* [WORK REQUIRED] Output each entry that follows exactly. Images stay out.

Top of DATASET

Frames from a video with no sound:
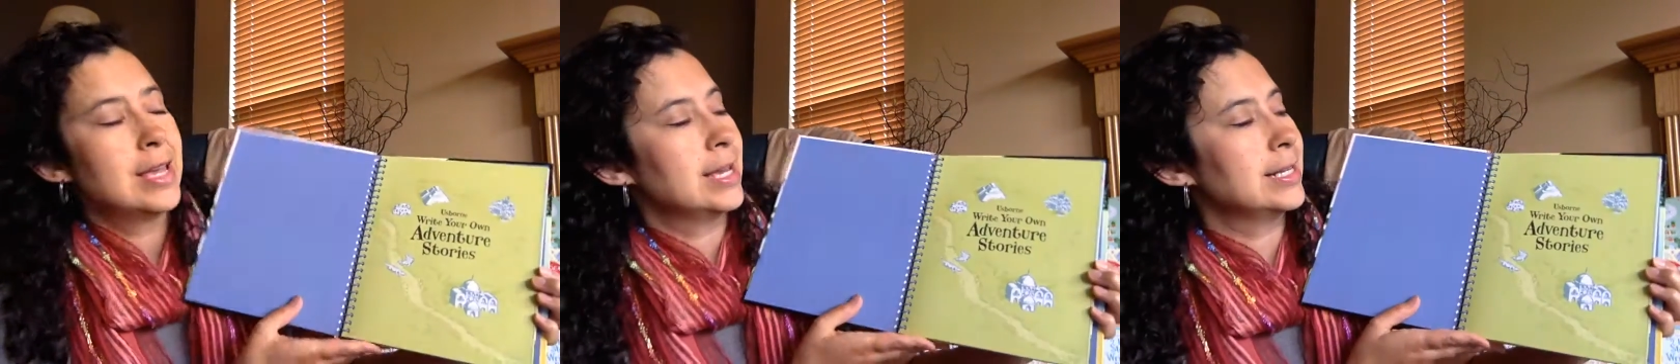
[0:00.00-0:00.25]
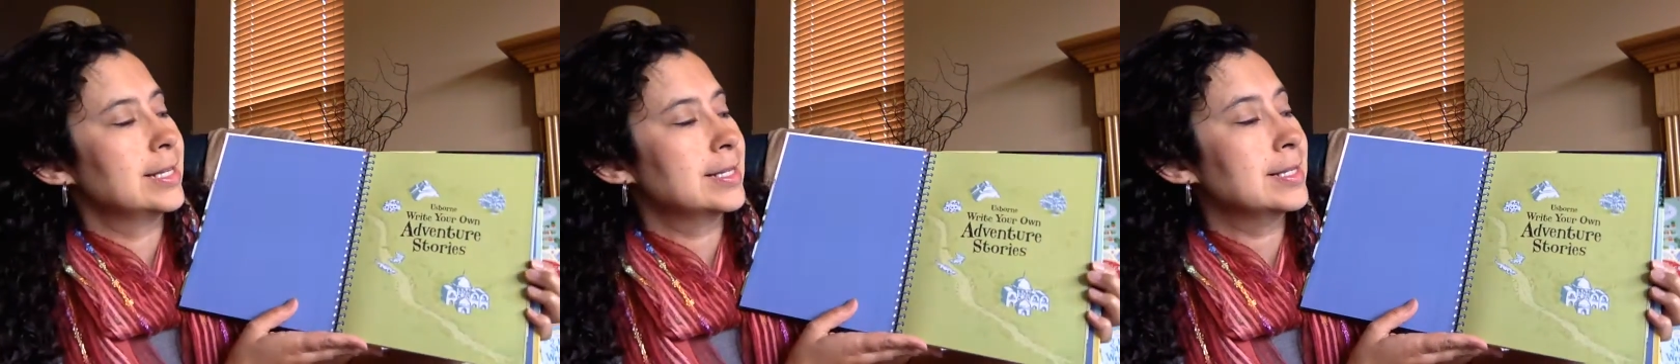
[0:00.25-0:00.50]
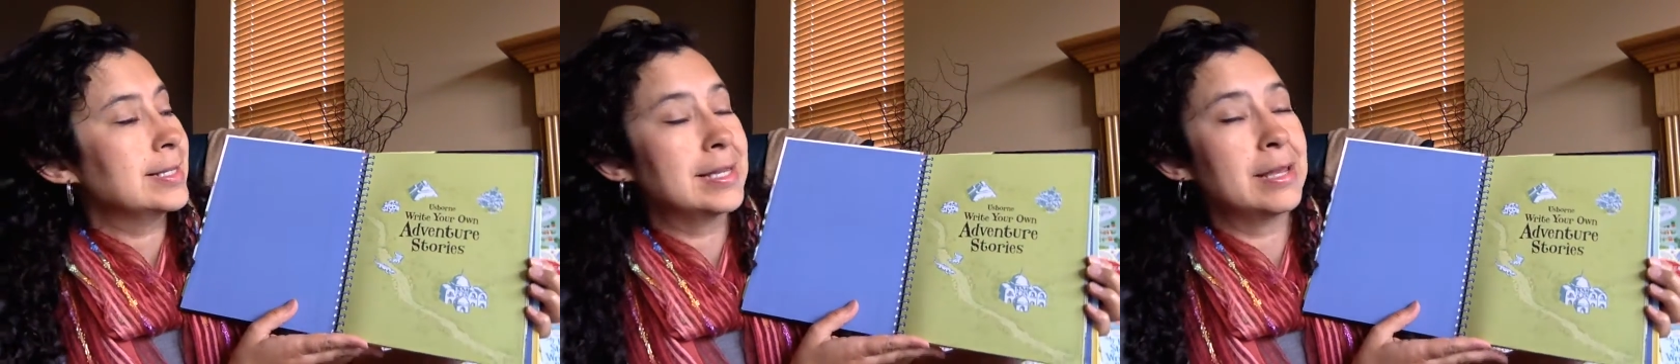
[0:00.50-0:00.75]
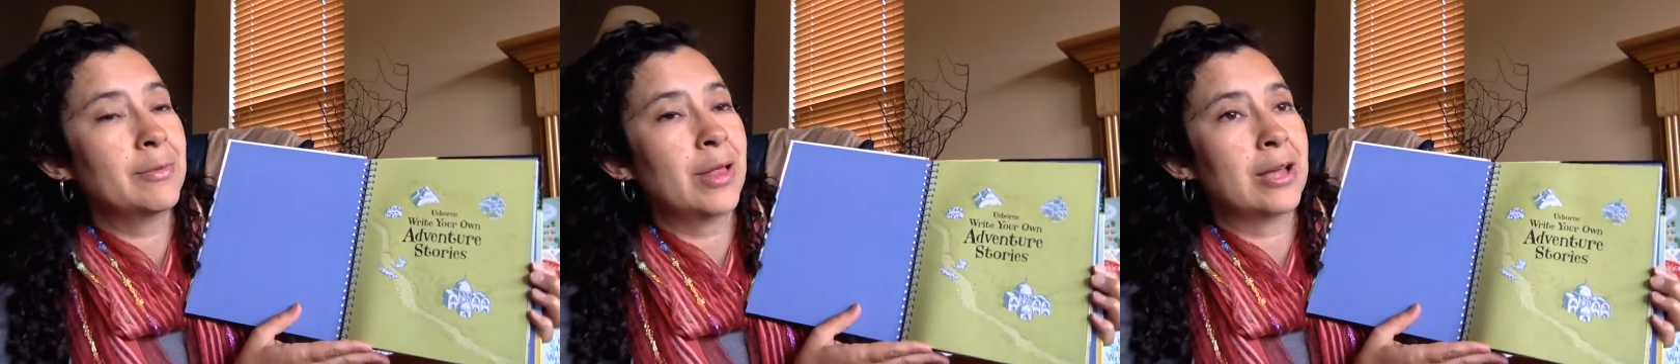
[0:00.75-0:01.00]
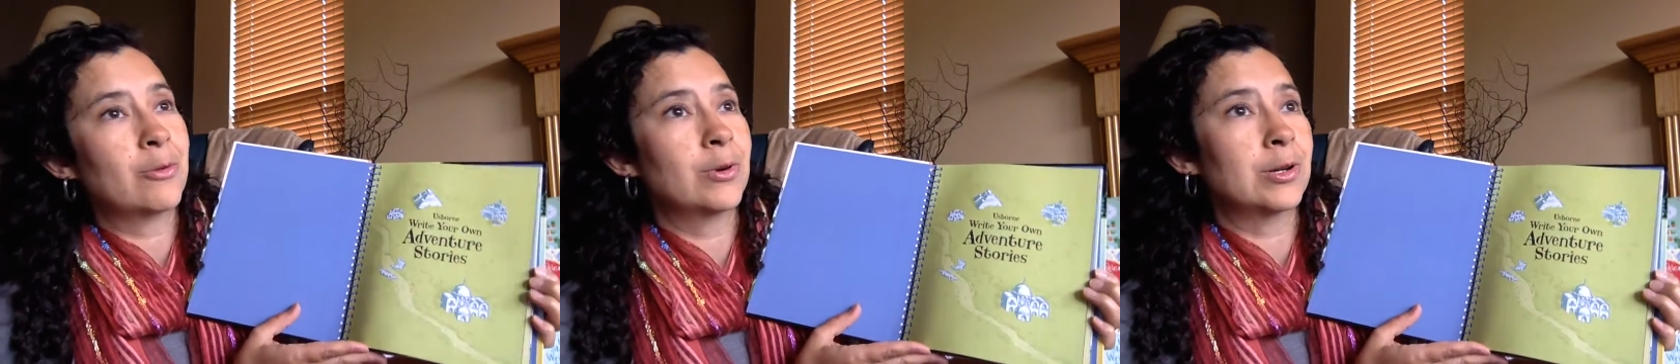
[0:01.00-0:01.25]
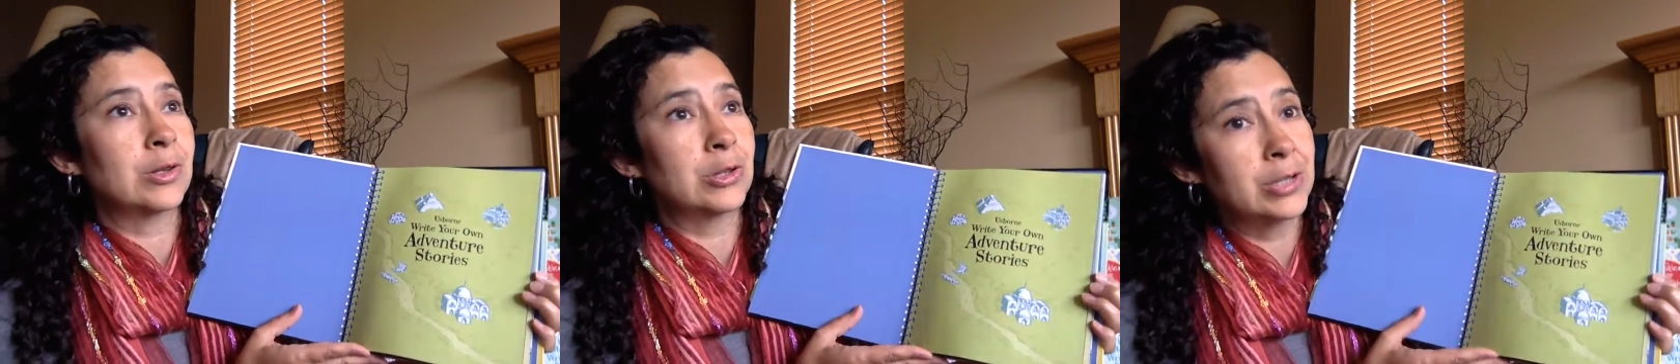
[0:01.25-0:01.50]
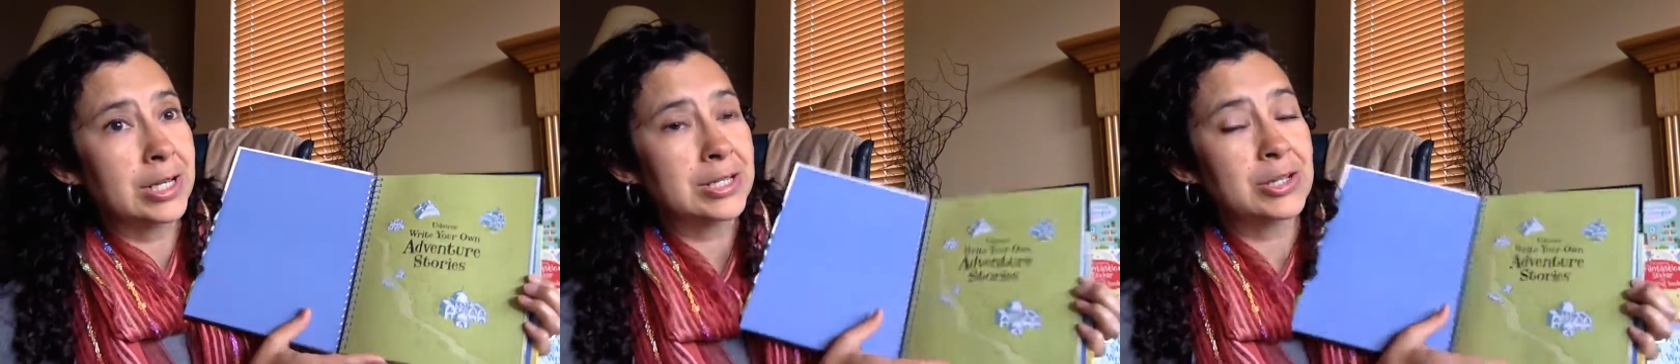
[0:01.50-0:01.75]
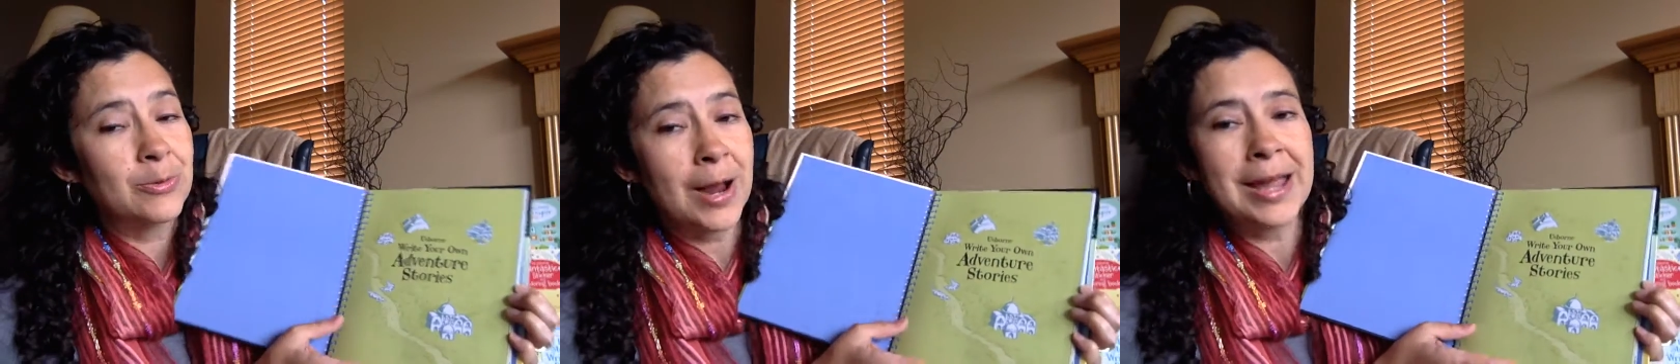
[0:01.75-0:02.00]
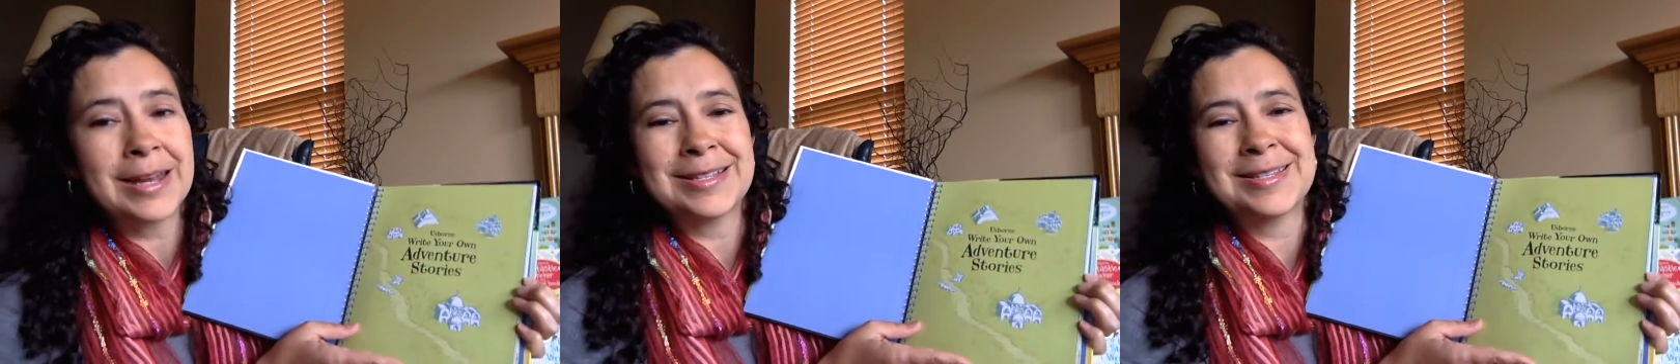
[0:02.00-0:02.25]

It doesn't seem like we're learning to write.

Bottom of DATASET

* [ANSWER TO THIS PROBLEM]
Frames from a video with no sound:
[0:00.00-0:00.25]
[0:00.25-0:00.50]
[0:00.50-0:00.75]
[0:00.75-0:01.00]
[0:01.00-0:01.25]
[0:01.25-0:01.50]
[0:01.50-0:01.75]
[0:01.75-0:02.00]
[0:02.00-0:02.25]

It doesn't seem like we're learning to write.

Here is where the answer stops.